**TASK REQUIREMENTS**
Go to the line containing "(39.80 s to 40.07 s)" and retype it and every later line exactly as written, up to the last line of the entries. Keep pictures out.

-- EXERCISE INPUT follows --

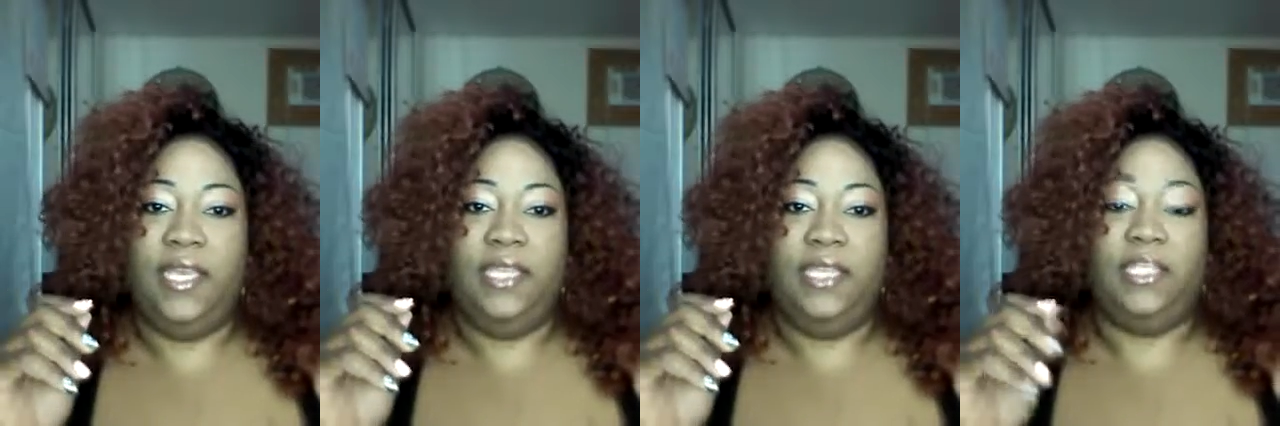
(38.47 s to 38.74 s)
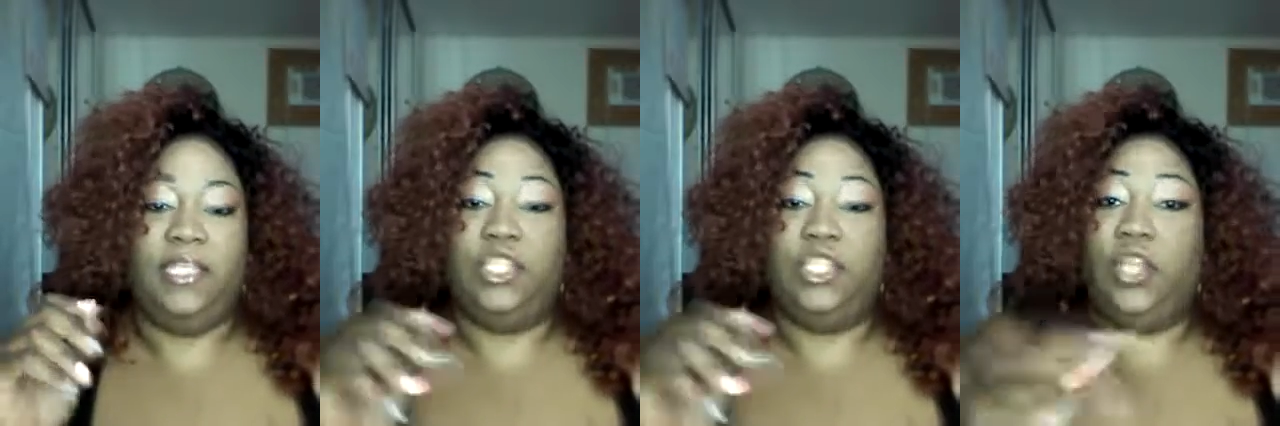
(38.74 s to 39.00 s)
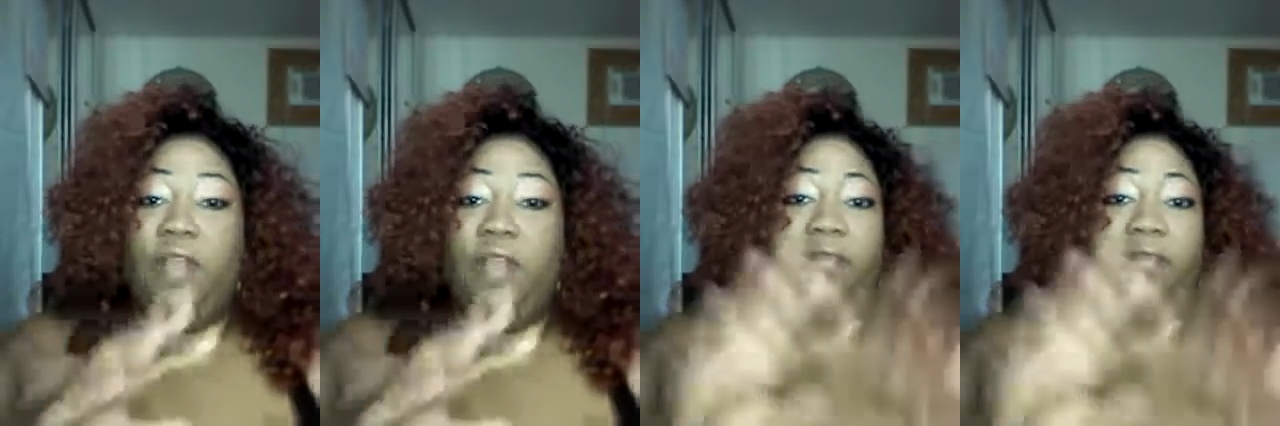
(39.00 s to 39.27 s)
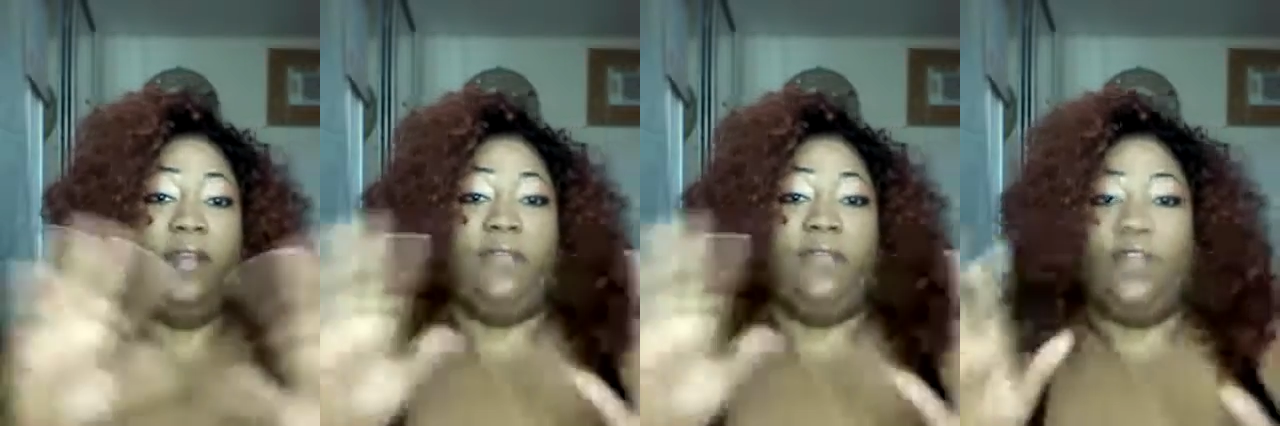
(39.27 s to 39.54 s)
is
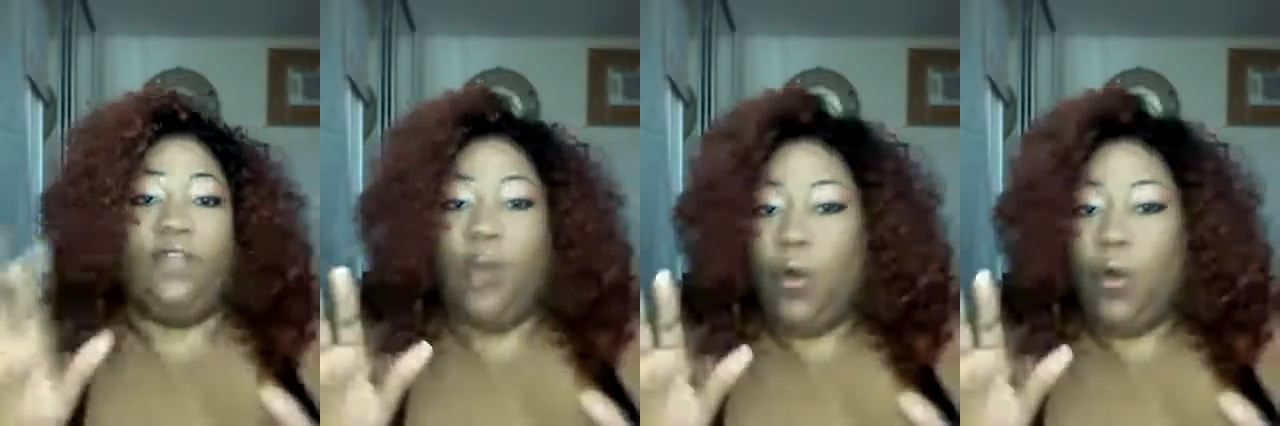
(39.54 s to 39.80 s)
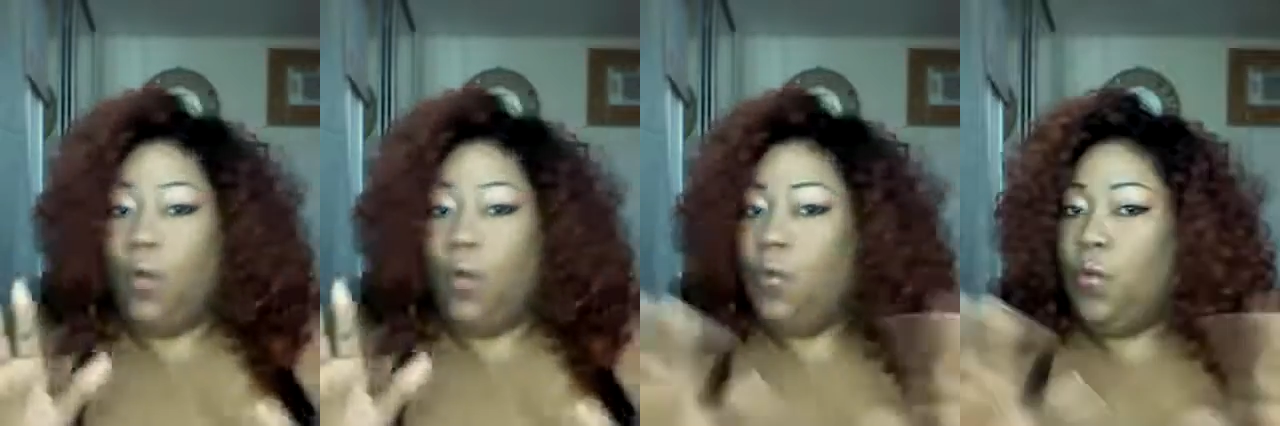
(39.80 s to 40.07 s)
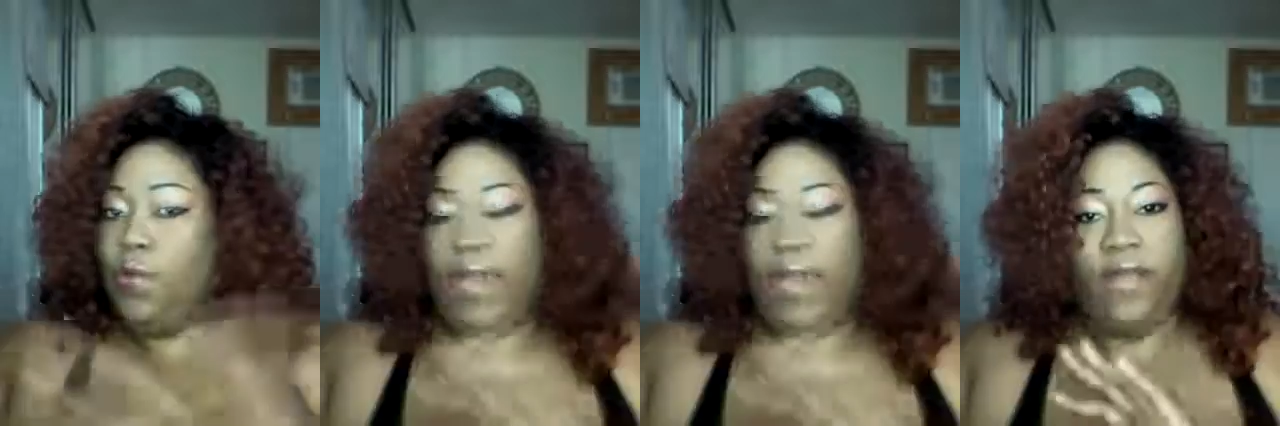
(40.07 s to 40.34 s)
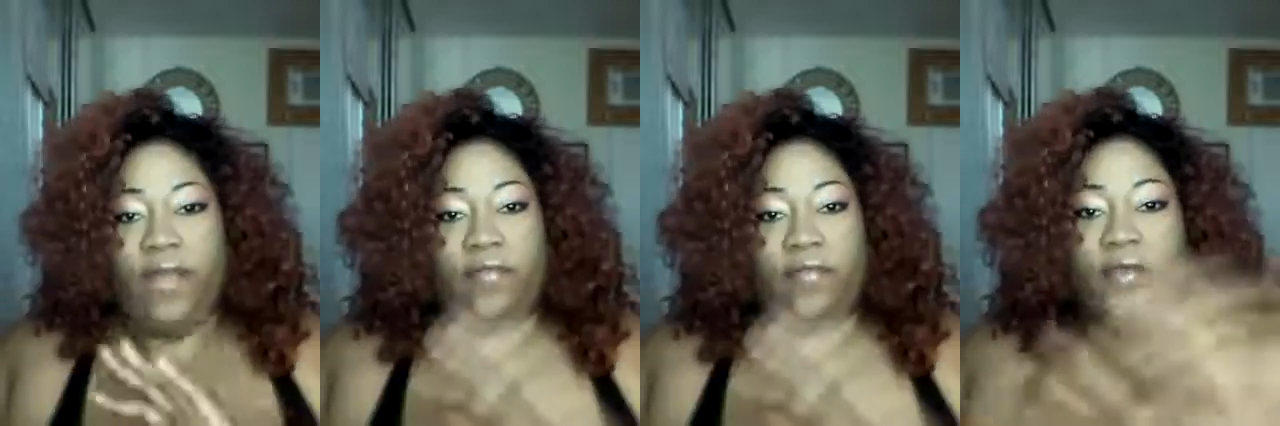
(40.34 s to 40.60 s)
deserving of no
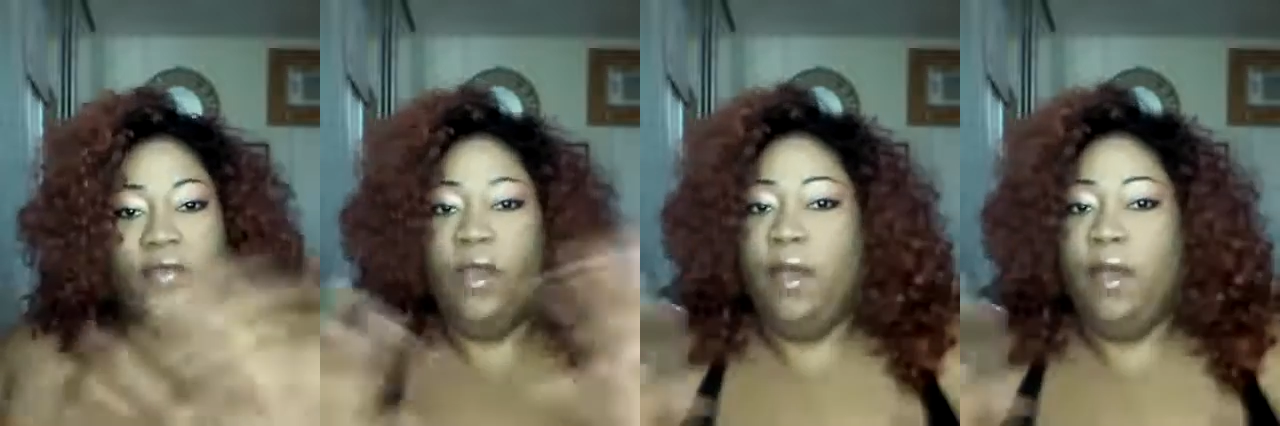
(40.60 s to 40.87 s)
kind of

-- EXERCISE INPUT concluded --

**ANSWER TO THIS EXERCISE**
(39.80 s to 40.07 s)
(40.07 s to 40.34 s)
(40.34 s to 40.60 s)
deserving of no
(40.60 s to 40.87 s)
kind of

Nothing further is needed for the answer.